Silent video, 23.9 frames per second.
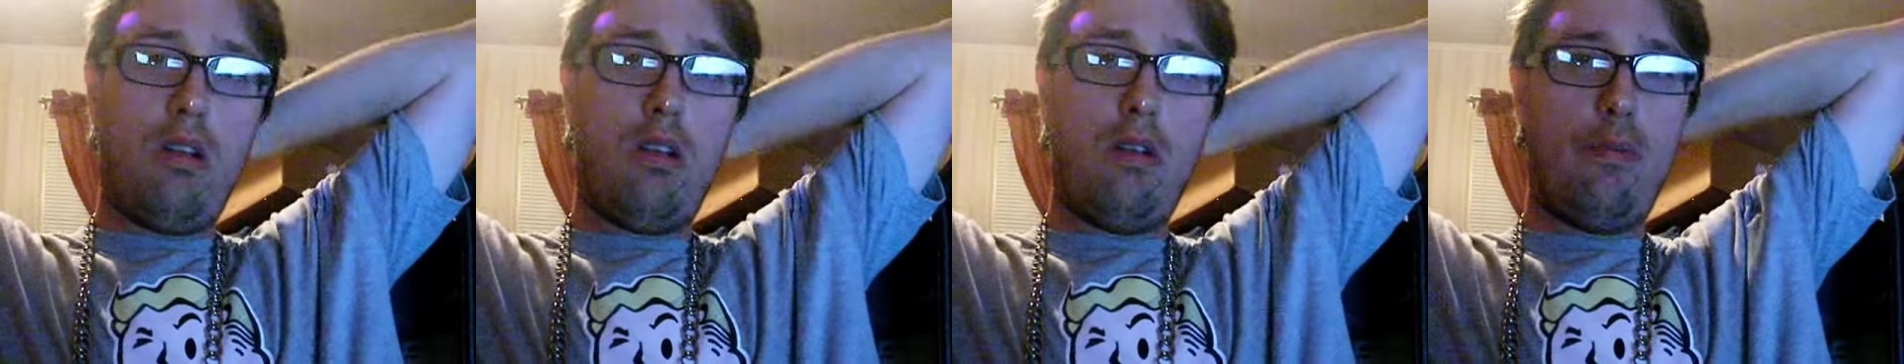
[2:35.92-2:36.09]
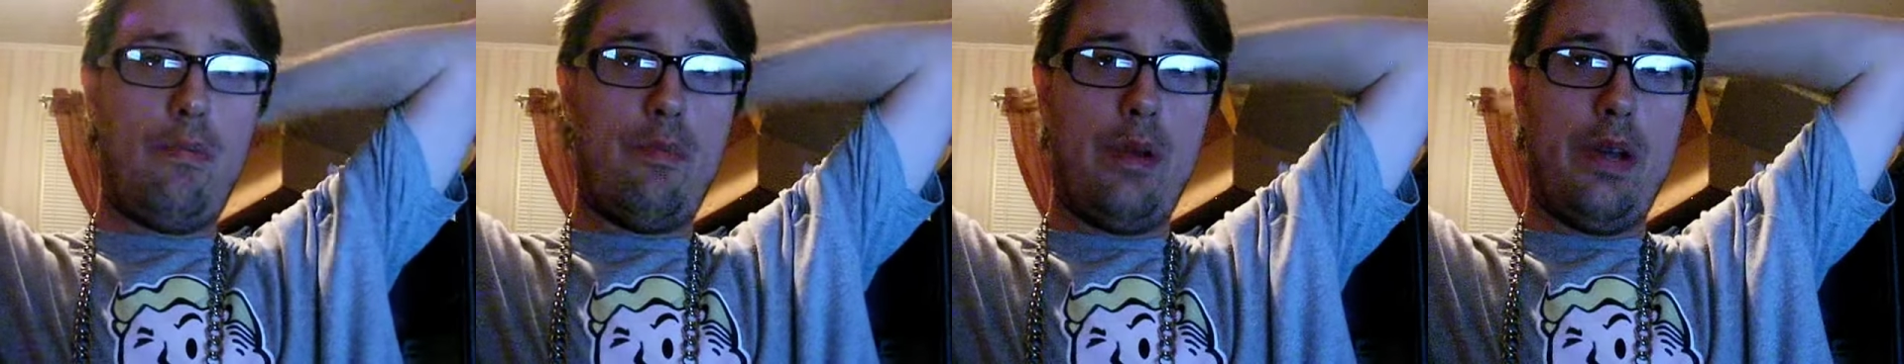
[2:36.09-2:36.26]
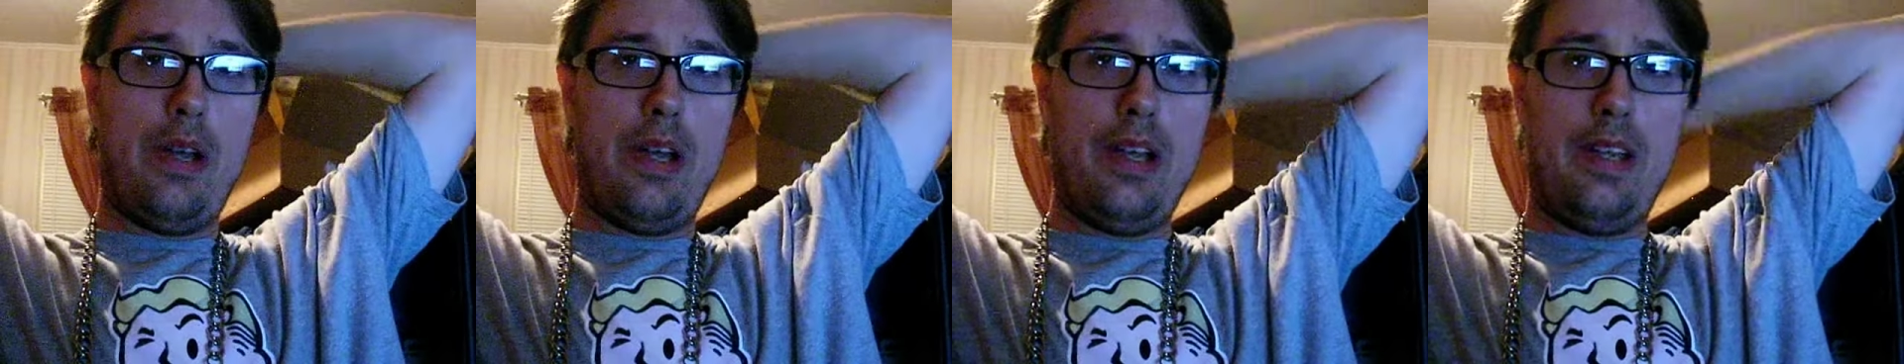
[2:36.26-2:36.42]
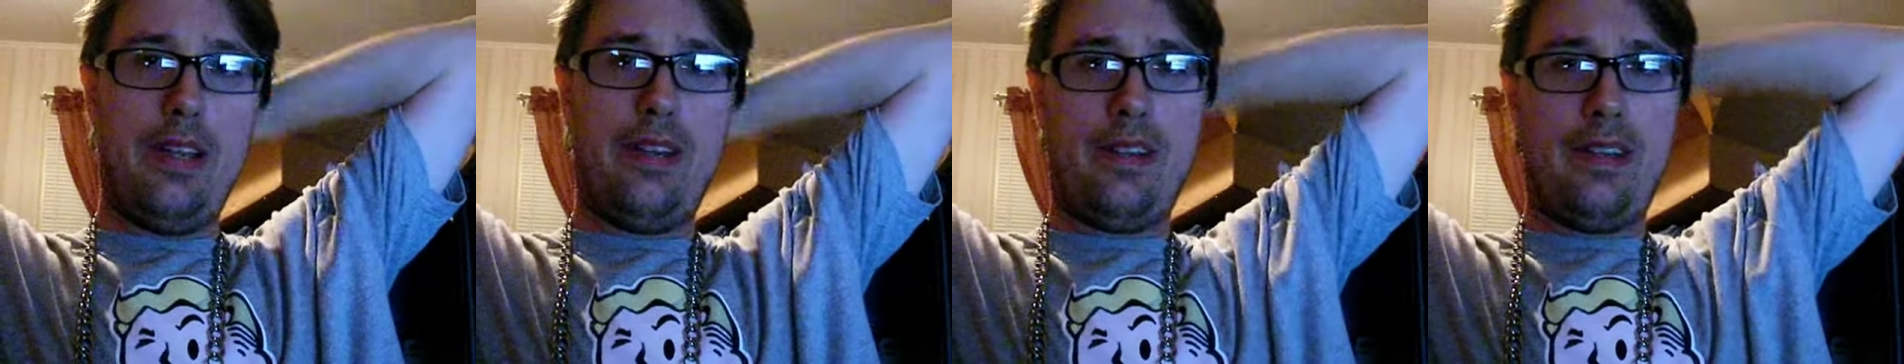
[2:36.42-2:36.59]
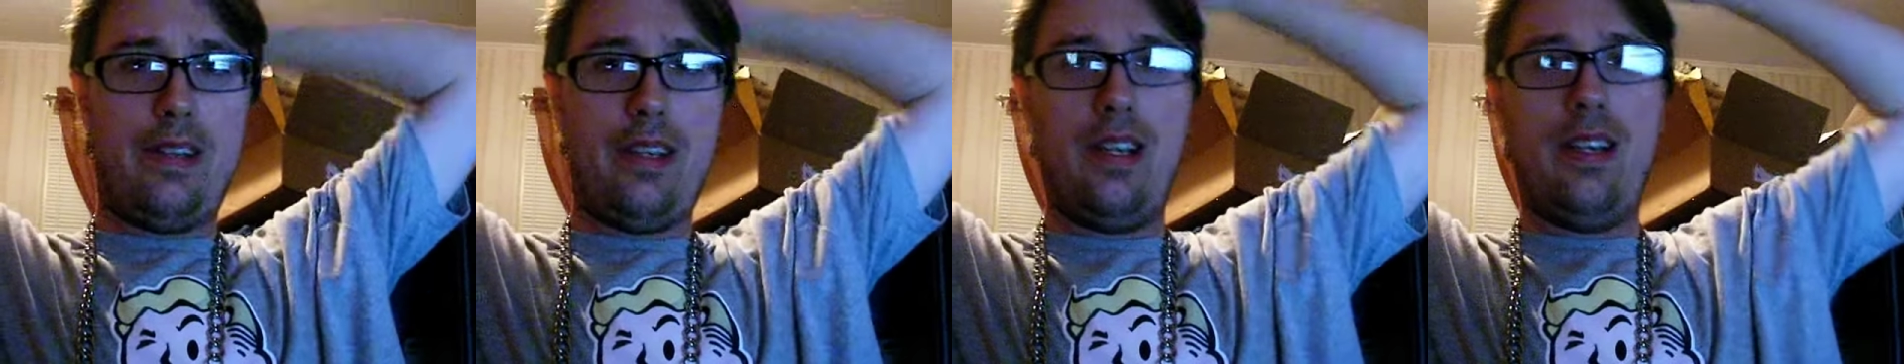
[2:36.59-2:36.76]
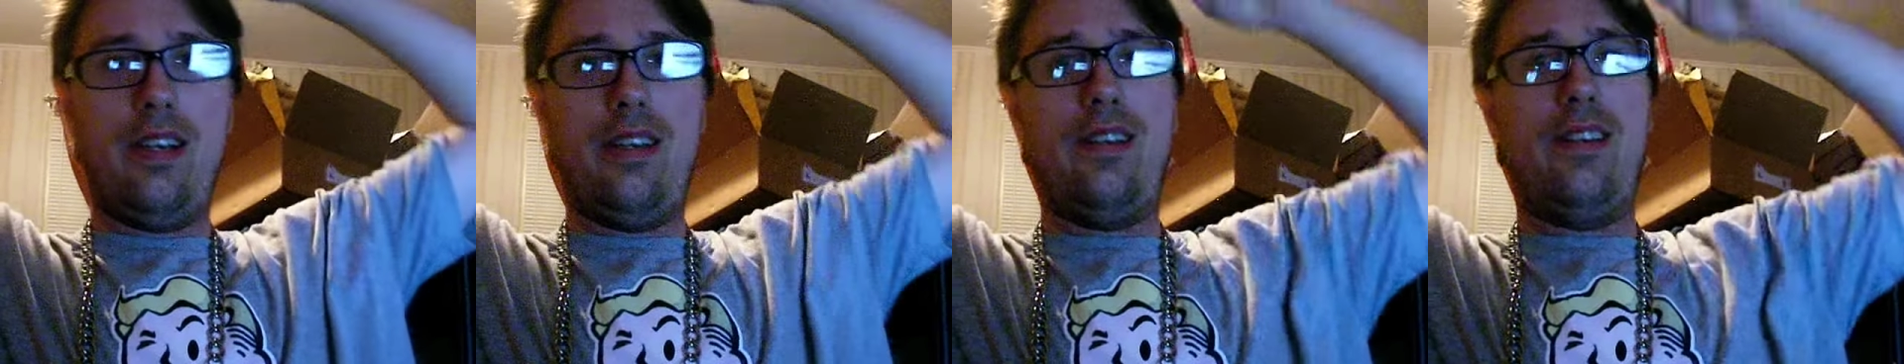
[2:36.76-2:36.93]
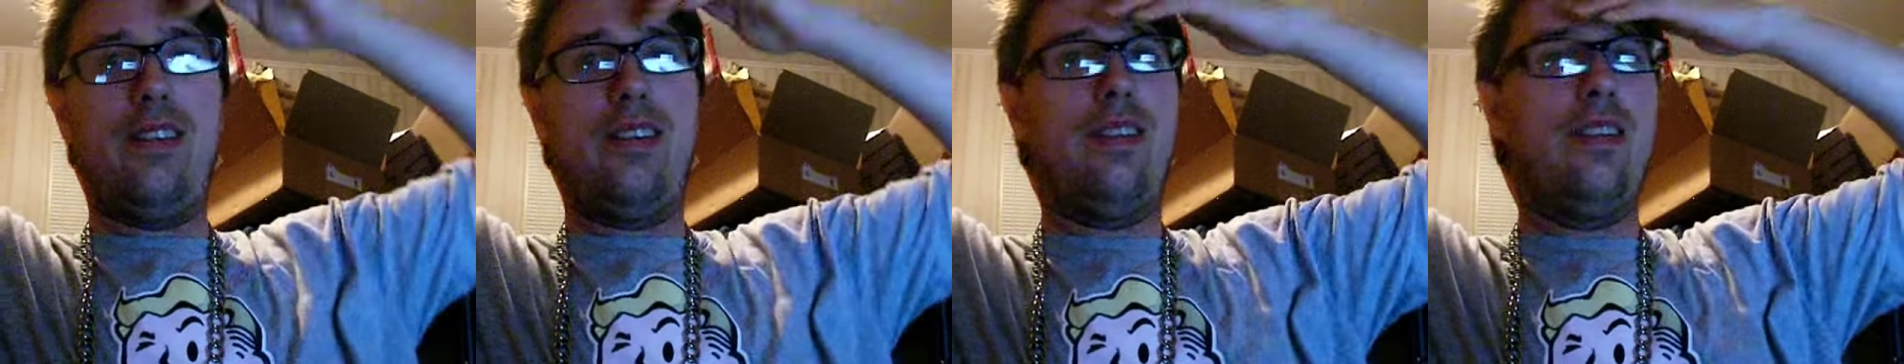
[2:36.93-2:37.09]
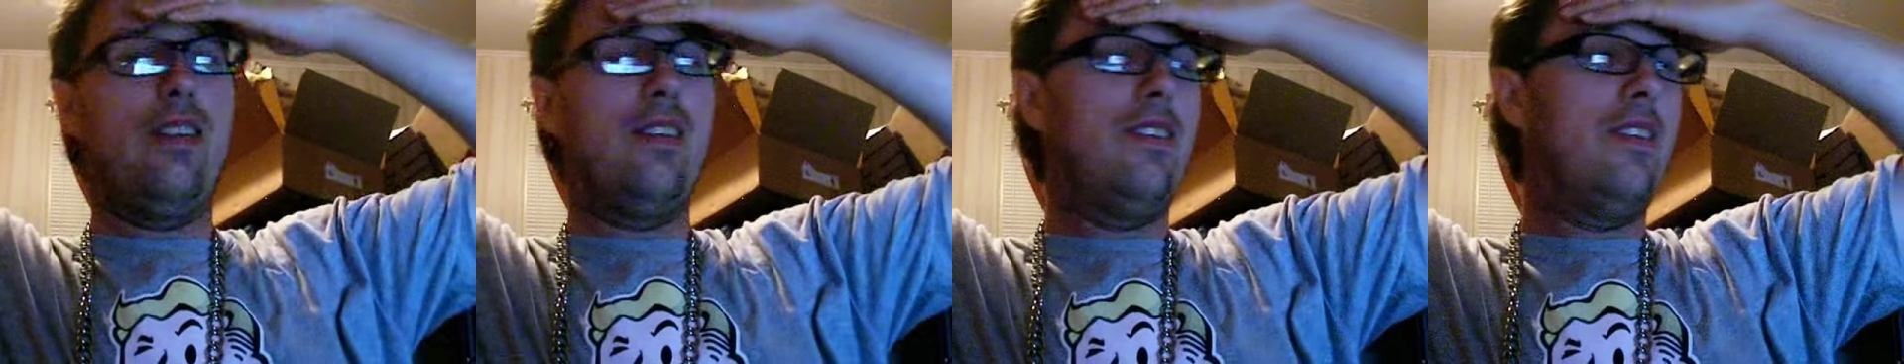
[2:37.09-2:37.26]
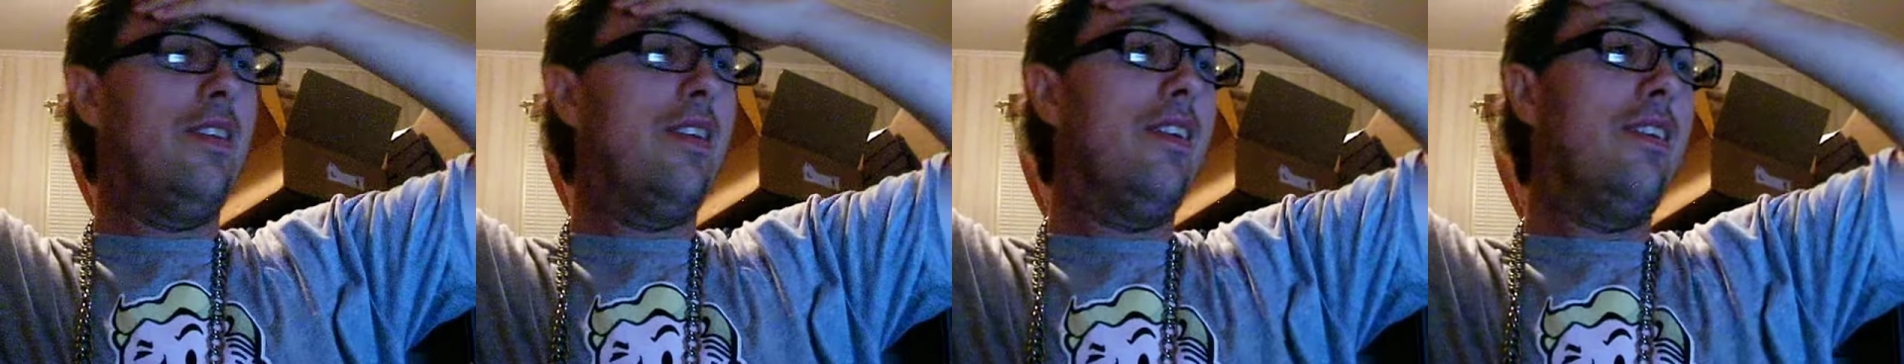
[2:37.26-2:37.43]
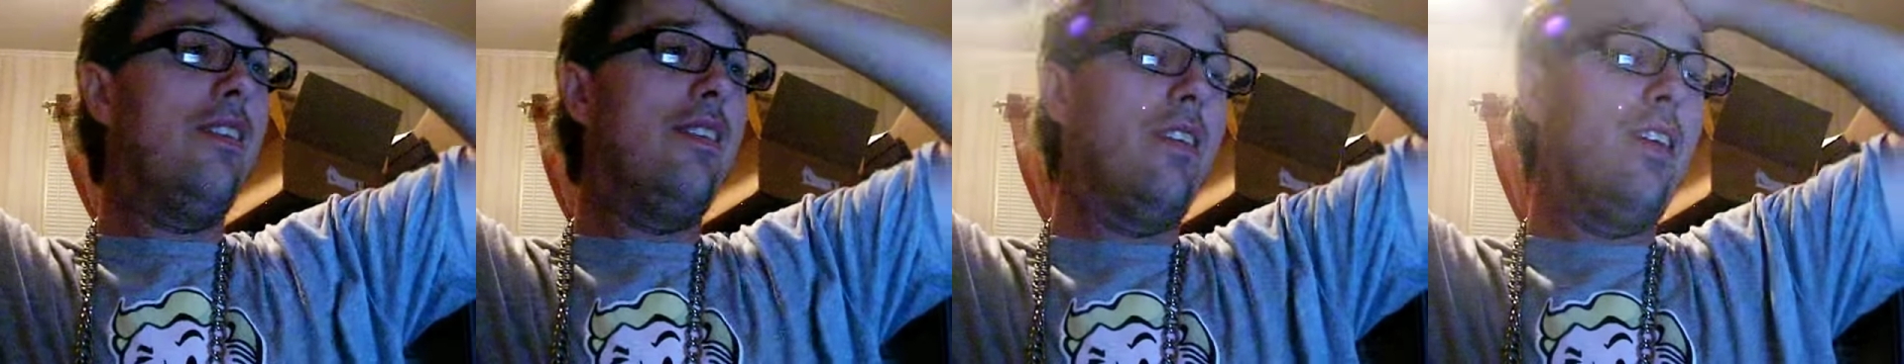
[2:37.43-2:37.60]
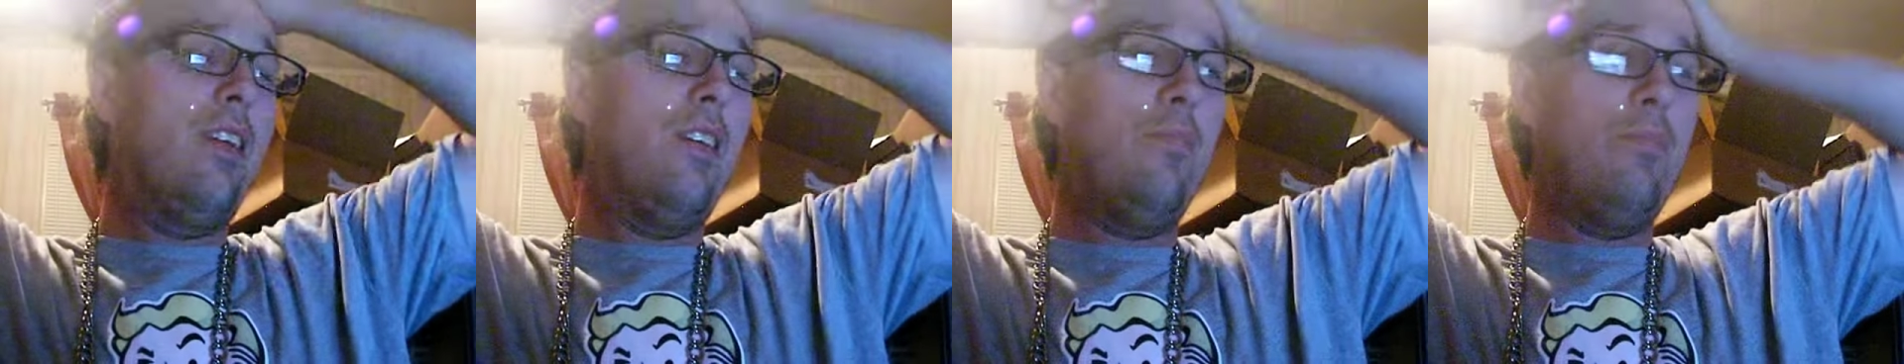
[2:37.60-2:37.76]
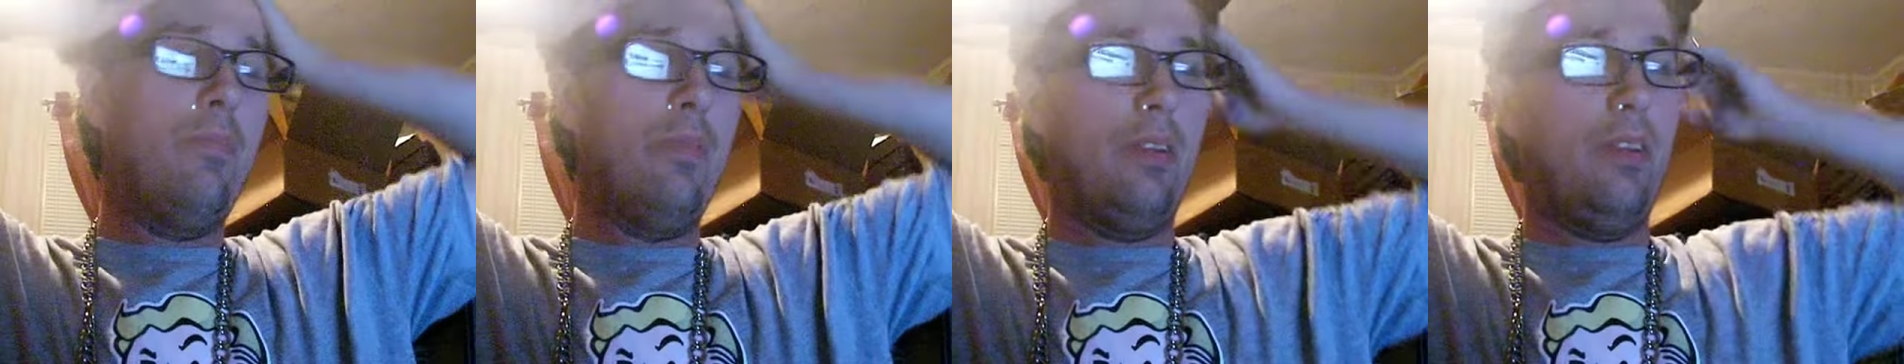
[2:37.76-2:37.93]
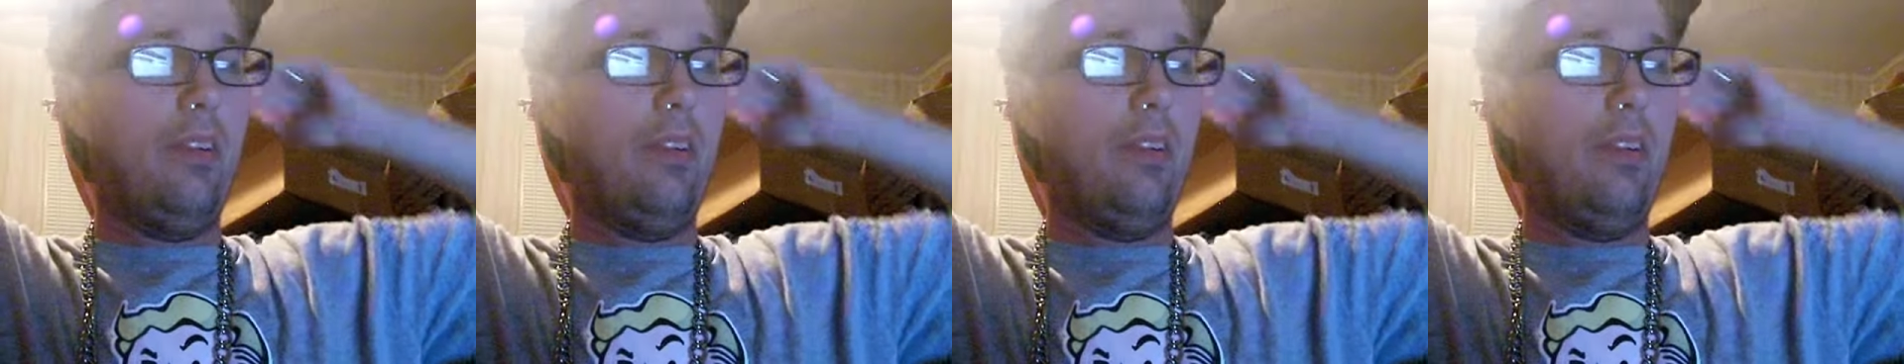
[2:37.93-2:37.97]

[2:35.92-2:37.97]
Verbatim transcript: But it's just, it just happen.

◇ ◇ ◇ ◇ ◇ ◇ ◇

(PROBLEM)
Leave the pictures out. Output exactly, and only, the lines from the one with "[2:36.93-2:37.09]" through the last line of the listing above, both included.

(EXERCISE RESULT)
[2:36.93-2:37.09]
[2:37.09-2:37.26]
[2:37.26-2:37.43]
[2:37.43-2:37.60]
[2:37.60-2:37.76]
[2:37.76-2:37.93]
[2:37.93-2:37.97]

[2:35.92-2:37.97]
Verbatim transcript: But it's just, it just happen.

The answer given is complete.